> Exercise instructions
Make an exact copy of the entries, taking out every picture.
Start of Record excerpts
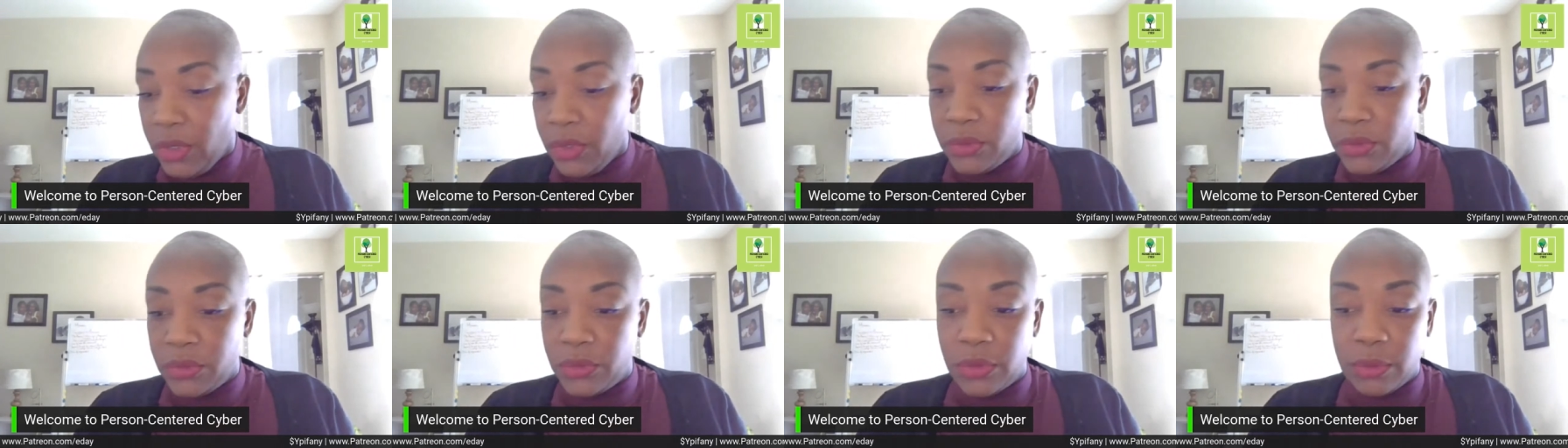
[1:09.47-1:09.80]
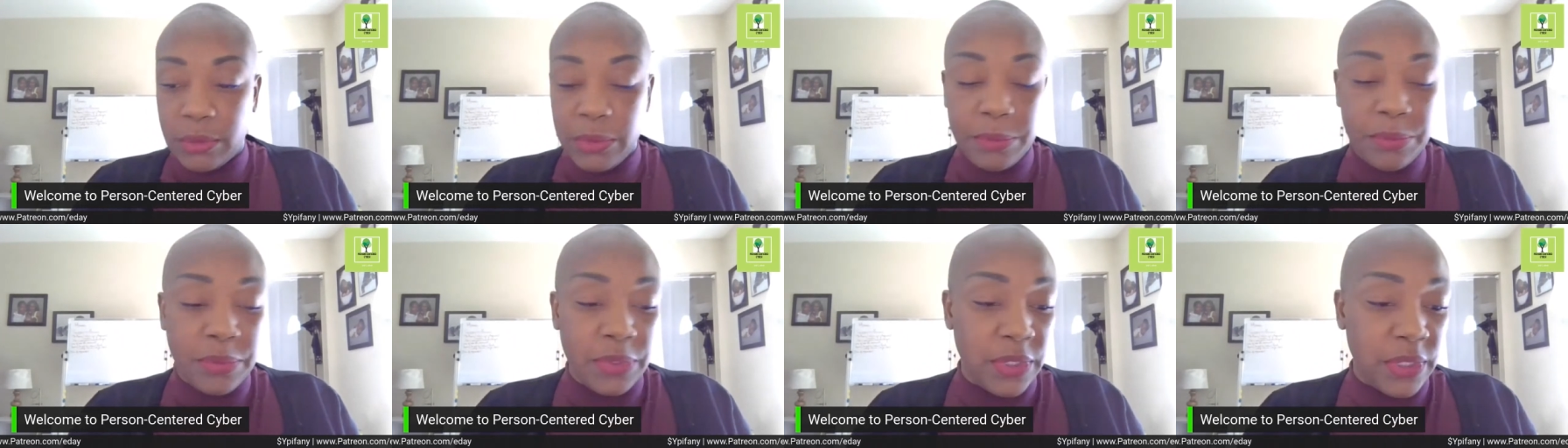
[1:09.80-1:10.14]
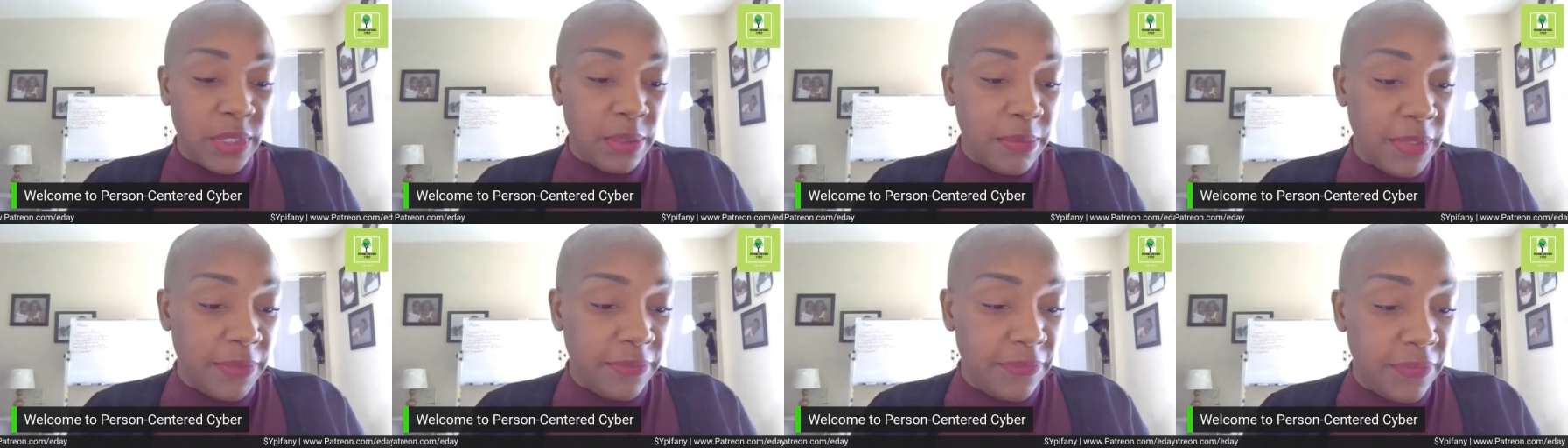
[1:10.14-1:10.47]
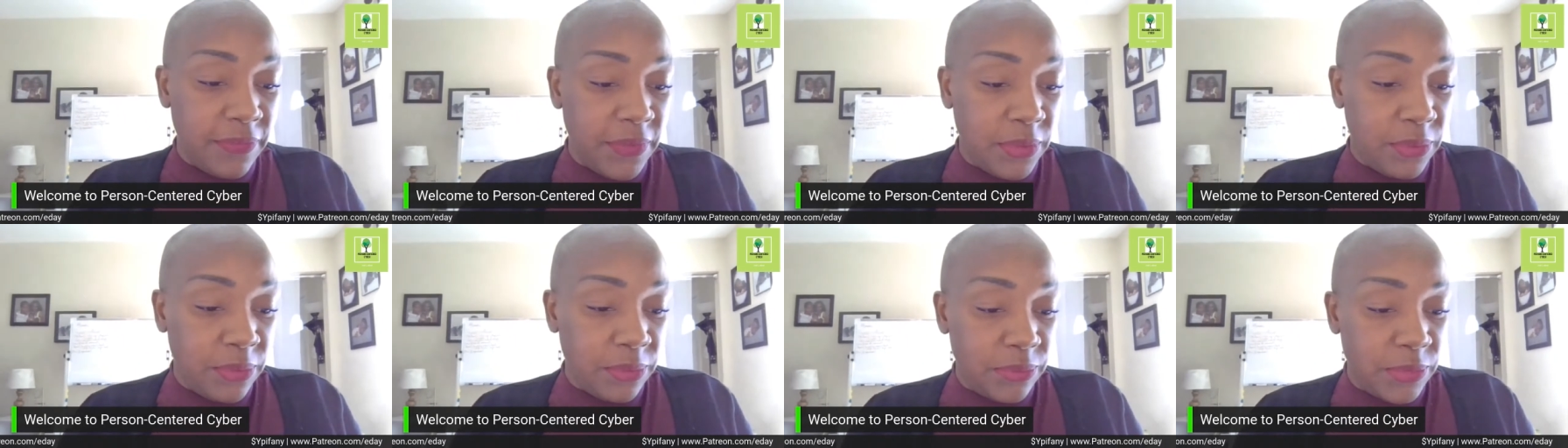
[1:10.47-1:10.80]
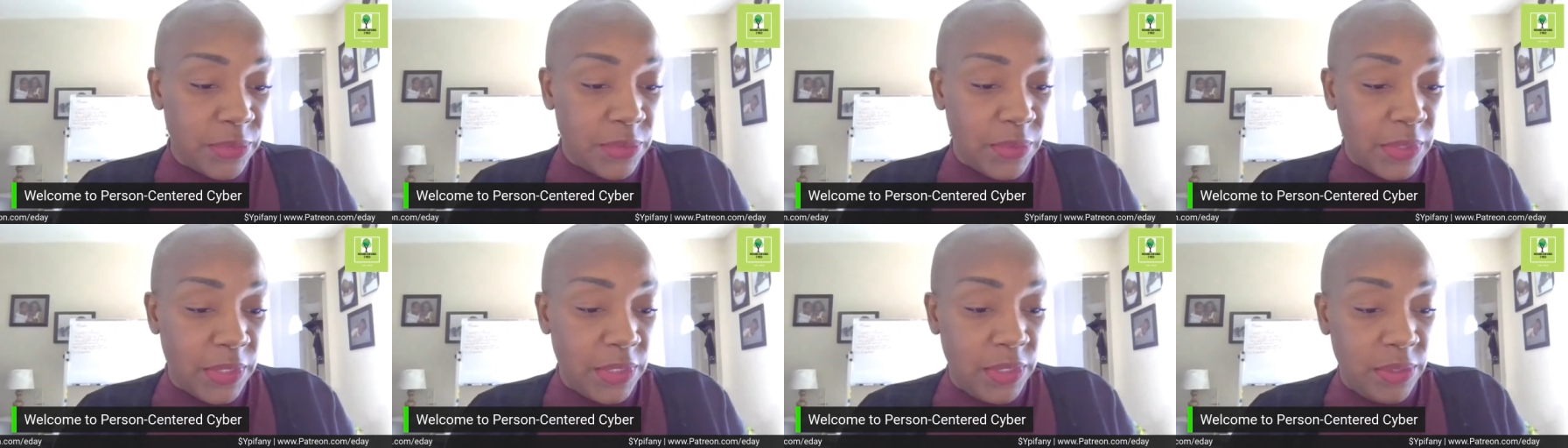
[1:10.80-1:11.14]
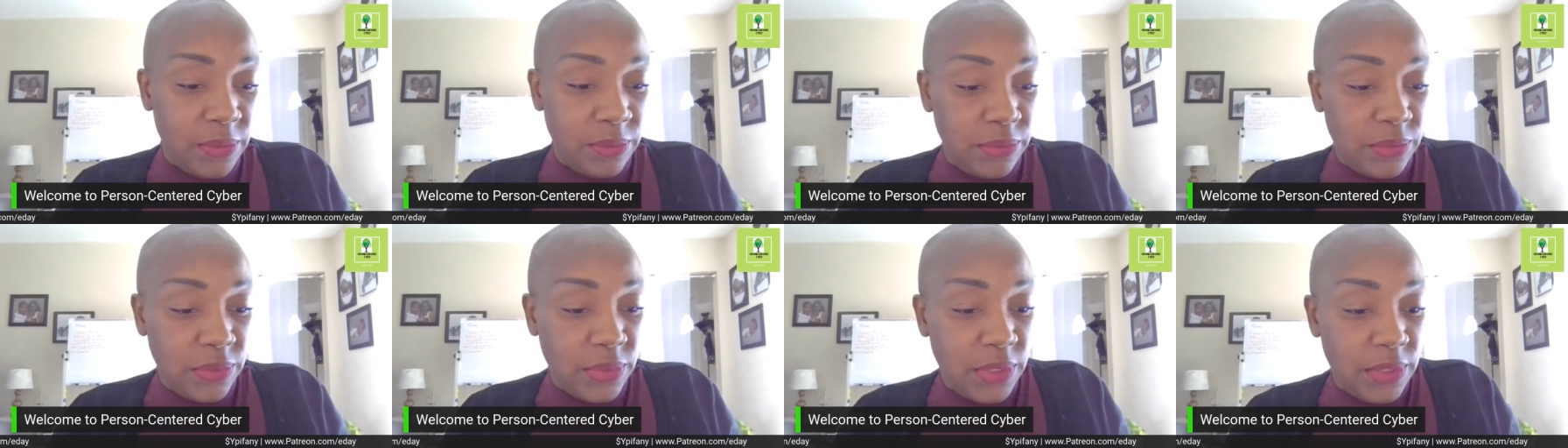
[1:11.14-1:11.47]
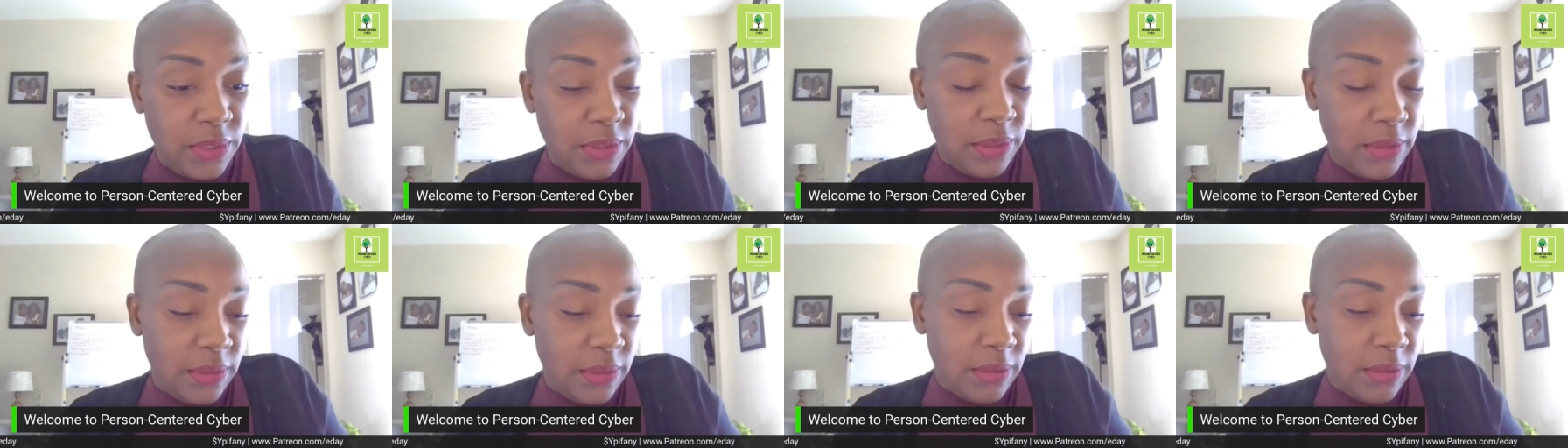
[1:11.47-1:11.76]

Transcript: hold on, let me plug in my phone so I don't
End of Record excerpts
> Solution below
[1:09.47-1:09.80]
[1:09.80-1:10.14]
[1:10.14-1:10.47]
[1:10.47-1:10.80]
[1:10.80-1:11.14]
[1:11.14-1:11.47]
[1:11.47-1:11.76]

Transcript: hold on, let me plug in my phone so I don't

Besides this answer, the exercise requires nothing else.